PROBLEM TO SOLVE
Only the lines below from the one that holds "[16:23.35-16:24.35]" through the one that holds "Lip reading: the" should appear in the answer, copied exactly, end lines included and pictures omitted.

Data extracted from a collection
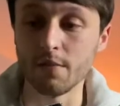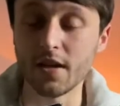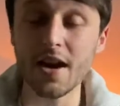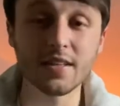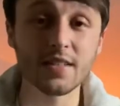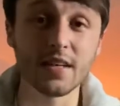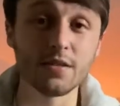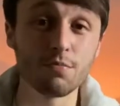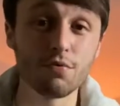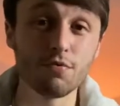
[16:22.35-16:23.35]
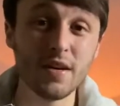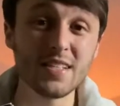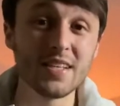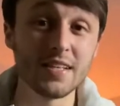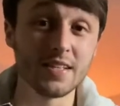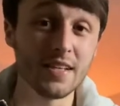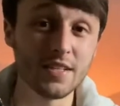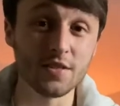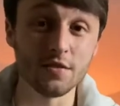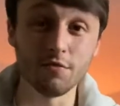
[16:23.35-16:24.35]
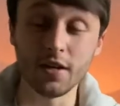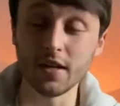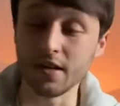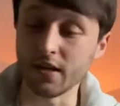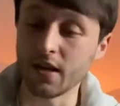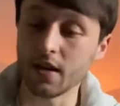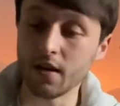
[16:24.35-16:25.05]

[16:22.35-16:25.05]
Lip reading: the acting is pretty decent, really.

==

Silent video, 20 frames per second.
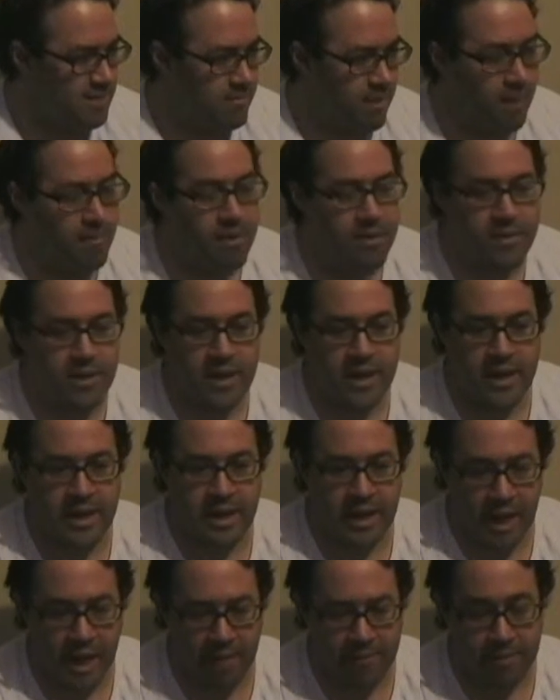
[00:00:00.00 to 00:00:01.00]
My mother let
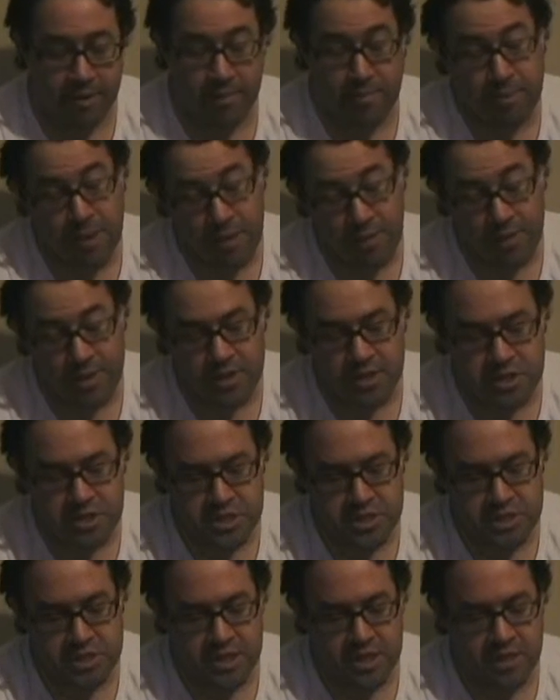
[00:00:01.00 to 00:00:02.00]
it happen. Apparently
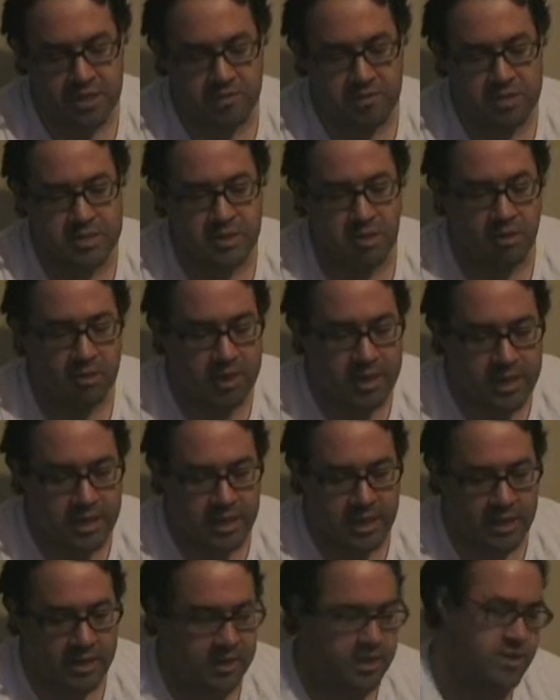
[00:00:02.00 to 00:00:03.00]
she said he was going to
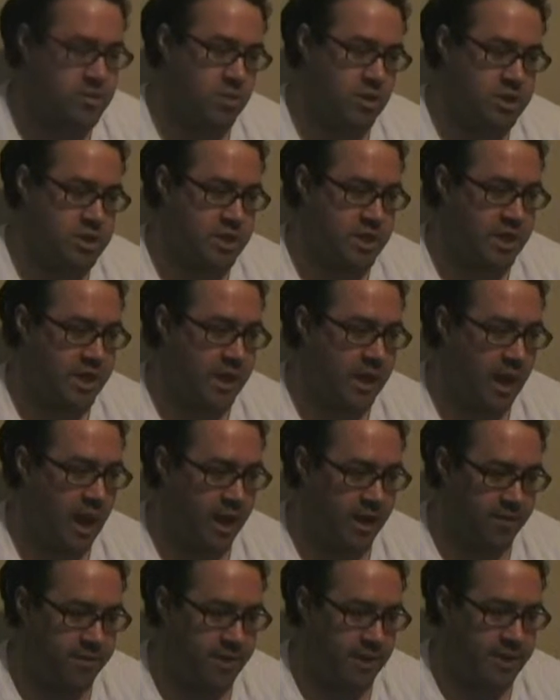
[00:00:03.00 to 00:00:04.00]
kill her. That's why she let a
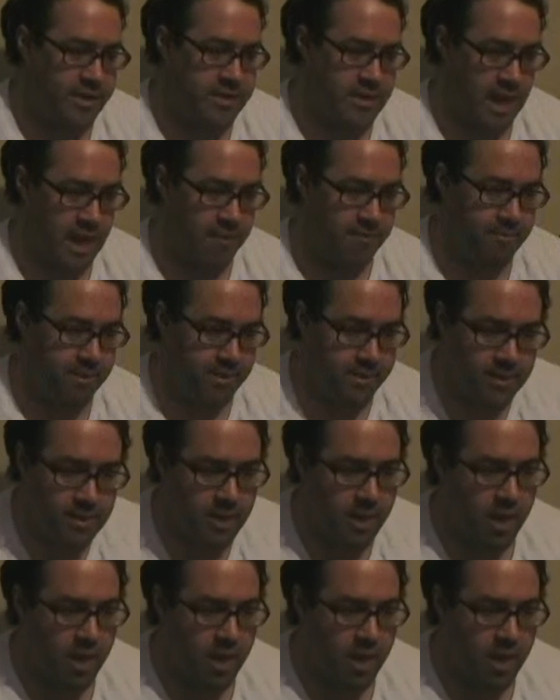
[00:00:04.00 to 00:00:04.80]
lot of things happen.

COMPLETED TASK
[16:23.35-16:24.35]
[16:24.35-16:25.05]

[16:22.35-16:25.05]
Lip reading: the acting is pretty decent, really.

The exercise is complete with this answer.